À l'aide de AWS Firewall Manager, vous pouvez facilement déployer des AWS WAF règles pour vos équilibreurs de charge d'application, vos instances d'API Gateway et vos CloudFront distributions Amazon. AWS Firewall Manager s'intègre AWS Managed Rules à for AWS WAF, qui vous permet de déployer facilement des AWS WAF règles préconfigurées et sélectionnées sur vos applications. Pour plus d'informations sur la gestion centralisée AWS WAF avec AWS Firewall Manager, reportez-vous à Gestion centralisée AWS WAF (API v2) et AWS Managed Rules à grande échelle avec AWS Firewall Manager.

Schéma illustrant l'inspection centralisée du trafic entrant à l'aide de AWS WAF

Inspection centralisée du trafic entrant à l'aide de AWS WAF

Dans l'architecture précédente, les applications s'exécutent sur des instances Amazon EC2 dans plusieurs zones de disponibilité des sous-réseaux privés. Un Application Load Balancer (ALB) destiné au public est déployé devant les instances Amazon EC2 pour équilibrer la charge des demandes entre les différentes cibles.
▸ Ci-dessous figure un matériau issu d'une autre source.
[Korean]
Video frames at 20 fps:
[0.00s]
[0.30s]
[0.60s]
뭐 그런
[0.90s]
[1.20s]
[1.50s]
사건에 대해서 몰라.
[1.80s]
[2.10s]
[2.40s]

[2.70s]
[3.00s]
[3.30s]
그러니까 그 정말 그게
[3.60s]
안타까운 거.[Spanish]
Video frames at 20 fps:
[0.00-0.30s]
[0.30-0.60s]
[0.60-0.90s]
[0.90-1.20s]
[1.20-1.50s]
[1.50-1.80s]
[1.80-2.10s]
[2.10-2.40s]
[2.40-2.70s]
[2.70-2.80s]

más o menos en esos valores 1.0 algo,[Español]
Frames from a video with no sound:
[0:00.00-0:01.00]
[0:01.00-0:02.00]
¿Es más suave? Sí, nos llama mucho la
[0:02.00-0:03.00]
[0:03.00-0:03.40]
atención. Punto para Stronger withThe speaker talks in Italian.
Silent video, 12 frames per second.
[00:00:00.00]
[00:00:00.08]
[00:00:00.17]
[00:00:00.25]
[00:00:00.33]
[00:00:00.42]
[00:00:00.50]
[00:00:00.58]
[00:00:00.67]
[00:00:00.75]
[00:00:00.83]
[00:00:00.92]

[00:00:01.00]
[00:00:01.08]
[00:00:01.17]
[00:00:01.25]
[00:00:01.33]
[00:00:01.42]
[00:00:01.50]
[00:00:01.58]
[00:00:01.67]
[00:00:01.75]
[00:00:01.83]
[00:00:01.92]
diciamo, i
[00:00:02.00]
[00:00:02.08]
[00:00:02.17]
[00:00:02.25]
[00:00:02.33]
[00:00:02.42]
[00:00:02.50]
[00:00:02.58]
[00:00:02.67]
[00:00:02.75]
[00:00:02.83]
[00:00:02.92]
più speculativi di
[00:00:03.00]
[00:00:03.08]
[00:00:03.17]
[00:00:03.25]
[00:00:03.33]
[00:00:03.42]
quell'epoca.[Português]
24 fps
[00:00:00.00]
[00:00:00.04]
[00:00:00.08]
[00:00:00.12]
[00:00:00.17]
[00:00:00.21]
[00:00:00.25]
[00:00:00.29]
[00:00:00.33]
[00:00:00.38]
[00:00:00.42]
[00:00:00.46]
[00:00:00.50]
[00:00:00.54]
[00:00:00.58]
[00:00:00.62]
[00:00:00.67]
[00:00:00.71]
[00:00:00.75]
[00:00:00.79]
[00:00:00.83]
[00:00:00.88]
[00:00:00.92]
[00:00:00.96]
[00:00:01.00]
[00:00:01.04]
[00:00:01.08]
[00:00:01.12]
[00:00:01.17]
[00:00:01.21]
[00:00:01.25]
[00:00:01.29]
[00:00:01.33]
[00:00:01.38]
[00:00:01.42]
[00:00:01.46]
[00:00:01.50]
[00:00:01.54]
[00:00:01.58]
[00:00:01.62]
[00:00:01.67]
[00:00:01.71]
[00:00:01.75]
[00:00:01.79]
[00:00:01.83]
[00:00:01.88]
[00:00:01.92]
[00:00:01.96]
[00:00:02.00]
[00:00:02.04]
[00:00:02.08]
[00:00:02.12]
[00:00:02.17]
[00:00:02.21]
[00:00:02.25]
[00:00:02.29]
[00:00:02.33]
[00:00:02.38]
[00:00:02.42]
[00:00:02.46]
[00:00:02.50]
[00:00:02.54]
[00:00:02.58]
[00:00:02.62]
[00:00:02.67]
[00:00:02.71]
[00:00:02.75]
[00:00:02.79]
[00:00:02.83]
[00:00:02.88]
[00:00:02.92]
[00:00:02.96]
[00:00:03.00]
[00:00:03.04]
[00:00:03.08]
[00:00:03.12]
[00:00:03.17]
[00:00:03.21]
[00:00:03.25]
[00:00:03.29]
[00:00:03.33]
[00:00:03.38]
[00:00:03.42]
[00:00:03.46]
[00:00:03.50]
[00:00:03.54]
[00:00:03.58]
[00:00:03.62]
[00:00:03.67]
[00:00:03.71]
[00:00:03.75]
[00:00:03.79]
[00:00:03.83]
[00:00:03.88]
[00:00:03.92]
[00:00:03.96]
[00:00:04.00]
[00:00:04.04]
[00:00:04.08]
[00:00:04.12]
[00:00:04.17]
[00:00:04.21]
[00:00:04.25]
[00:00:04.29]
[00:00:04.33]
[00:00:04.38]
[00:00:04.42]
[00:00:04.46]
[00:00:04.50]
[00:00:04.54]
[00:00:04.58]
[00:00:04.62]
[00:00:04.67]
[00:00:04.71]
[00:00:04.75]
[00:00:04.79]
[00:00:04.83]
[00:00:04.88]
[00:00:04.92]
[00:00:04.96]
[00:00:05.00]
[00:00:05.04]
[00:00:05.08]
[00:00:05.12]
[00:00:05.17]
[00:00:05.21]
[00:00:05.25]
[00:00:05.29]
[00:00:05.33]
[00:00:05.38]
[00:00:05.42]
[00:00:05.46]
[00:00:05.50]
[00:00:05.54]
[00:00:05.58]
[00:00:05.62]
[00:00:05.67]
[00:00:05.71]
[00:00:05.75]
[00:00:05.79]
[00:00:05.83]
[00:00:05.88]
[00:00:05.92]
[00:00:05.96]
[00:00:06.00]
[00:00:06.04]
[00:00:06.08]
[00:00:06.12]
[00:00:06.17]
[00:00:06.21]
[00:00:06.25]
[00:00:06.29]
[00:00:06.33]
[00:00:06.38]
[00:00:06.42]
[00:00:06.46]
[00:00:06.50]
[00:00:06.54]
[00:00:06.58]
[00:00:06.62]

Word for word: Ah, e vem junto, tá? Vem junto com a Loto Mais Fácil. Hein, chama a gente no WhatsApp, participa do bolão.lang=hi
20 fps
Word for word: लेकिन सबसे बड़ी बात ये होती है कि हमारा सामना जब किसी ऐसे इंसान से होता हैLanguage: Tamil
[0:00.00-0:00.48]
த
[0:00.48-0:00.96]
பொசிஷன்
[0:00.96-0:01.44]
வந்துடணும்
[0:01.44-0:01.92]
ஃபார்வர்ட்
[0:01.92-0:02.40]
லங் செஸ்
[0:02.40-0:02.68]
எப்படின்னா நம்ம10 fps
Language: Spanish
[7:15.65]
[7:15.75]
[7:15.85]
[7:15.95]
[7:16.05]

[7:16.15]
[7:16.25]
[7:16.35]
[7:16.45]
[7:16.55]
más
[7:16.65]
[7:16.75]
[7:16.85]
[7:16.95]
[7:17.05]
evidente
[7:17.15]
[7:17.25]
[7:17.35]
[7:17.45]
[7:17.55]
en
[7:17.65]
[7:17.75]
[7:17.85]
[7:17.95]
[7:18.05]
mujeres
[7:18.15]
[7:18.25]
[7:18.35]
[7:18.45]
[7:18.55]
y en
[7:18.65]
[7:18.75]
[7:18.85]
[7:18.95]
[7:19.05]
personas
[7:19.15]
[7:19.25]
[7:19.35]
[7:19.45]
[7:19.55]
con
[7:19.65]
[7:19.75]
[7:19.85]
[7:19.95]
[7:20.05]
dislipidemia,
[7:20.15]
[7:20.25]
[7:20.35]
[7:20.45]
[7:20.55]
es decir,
Le AWS WAF est associé à l'ALB.

Avantages

  • Avec AWS WAF Bot Control, vous bénéficiez d'une visibilité et d'un contrôle sur le trafic de bots courant et omniprésent vers vos applications.

  • Avec Managed Rules for AWS WAF, vous pouvez démarrer rapidement et protéger votre application Web ou vos API contre les menaces courantes. Vous pouvez choisir parmi de nombreux types de règles, notamment celles qui traitent de problèmes tels que les 10 principaux risques de sécurité de l'Open Web Application Security Project (OWASP), les menaces spécifiques aux systèmes de gestion de contenu (CMS) tels que Joomla WordPress ou même les vulnérabilités et expositions communes émergentes (CVE). Les règles gérées sont automatiquement mises à jour à mesure que de nouveaux problèmes apparaissent, ce qui vous permet de consacrer plus de temps à la création d'applications.

  • AWS WAF est un service géré et aucune appliance n'est nécessaire pour l'inspection dans cette architecture. En outre, il fournit des journaux en temps quasi réel via Amazon Data Firehose. AWS WAF donne une visibilité en temps quasi réel de votre trafic Web, que vous pouvez utiliser pour créer de nouvelles règles ou alertes sur Amazon. CloudWatch

Considérations clés

  • Cette architecture convient parfaitement à l'inspection des en-têtes HTTP et aux inspections distribuées, car elle AWS WAF est intégrée à un ALB, à une CloudFront distribution et à une API Gateway. AWS WAF n'enregistre pas le corps de la demande.

  • Le trafic destiné à un deuxième ensemble d'ALB (le cas échéant) peut ne pas être inspecté par la même AWS WAF instance, car une nouvelle demande serait envoyée au deuxième ensemble d'ALB.